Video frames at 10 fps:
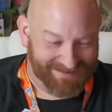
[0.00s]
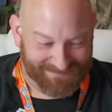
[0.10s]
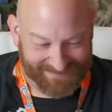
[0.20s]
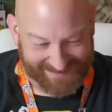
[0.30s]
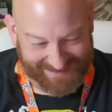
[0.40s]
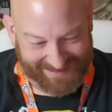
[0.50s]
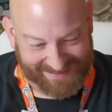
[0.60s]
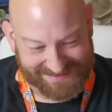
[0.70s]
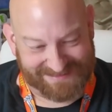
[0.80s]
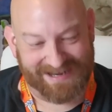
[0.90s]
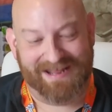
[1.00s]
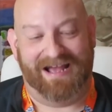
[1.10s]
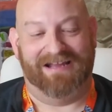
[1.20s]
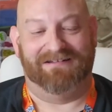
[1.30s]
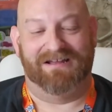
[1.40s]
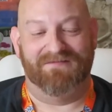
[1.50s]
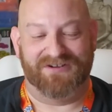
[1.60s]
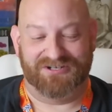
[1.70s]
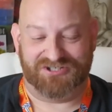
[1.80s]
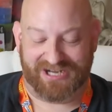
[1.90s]
oh my gosh. I love
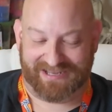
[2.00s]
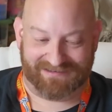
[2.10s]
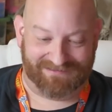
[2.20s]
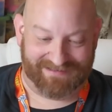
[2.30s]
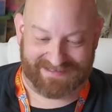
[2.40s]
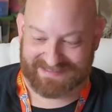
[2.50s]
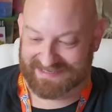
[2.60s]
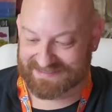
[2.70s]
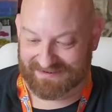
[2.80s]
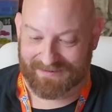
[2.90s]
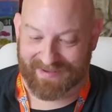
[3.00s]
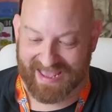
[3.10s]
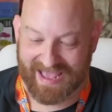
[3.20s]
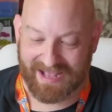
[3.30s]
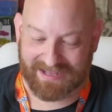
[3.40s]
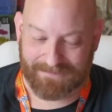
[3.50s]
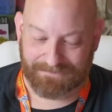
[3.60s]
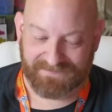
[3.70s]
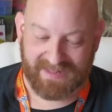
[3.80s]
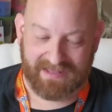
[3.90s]
your channel. It says on the back.
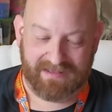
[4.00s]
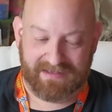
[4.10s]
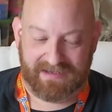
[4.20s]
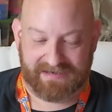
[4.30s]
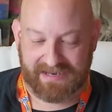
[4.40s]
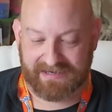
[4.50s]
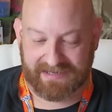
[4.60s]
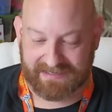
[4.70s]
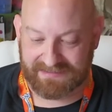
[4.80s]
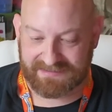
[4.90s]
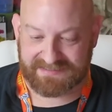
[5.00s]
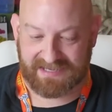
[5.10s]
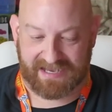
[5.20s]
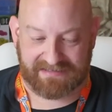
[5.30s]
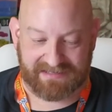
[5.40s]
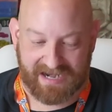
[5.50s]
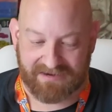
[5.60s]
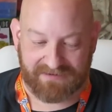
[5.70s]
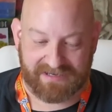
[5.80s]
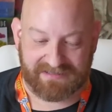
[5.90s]
And then inside, did I
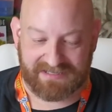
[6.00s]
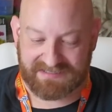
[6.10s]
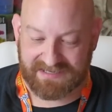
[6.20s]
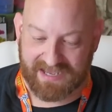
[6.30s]
read this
--
* _THE PROBLEM_:
Images do not belong in the copy; reproduce all other parts of the records above verbatim.

* _TASK ANSWER_:
Video frames at 10 fps:
[0.00s]
[0.10s]
[0.20s]
[0.30s]
[0.40s]
[0.50s]
[0.60s]
[0.70s]
[0.80s]
[0.90s]
[1.00s]
[1.10s]
[1.20s]
[1.30s]
[1.40s]
[1.50s]
[1.60s]
[1.70s]
[1.80s]
[1.90s]
oh my gosh. I love
[2.00s]
[2.10s]
[2.20s]
[2.30s]
[2.40s]
[2.50s]
[2.60s]
[2.70s]
[2.80s]
[2.90s]
[3.00s]
[3.10s]
[3.20s]
[3.30s]
[3.40s]
[3.50s]
[3.60s]
[3.70s]
[3.80s]
[3.90s]
your channel. It says on the back.
[4.00s]
[4.10s]
[4.20s]
[4.30s]
[4.40s]
[4.50s]
[4.60s]
[4.70s]
[4.80s]
[4.90s]
[5.00s]
[5.10s]
[5.20s]
[5.30s]
[5.40s]
[5.50s]
[5.60s]
[5.70s]
[5.80s]
[5.90s]
And then inside, did I
[6.00s]
[6.10s]
[6.20s]
[6.30s]
read this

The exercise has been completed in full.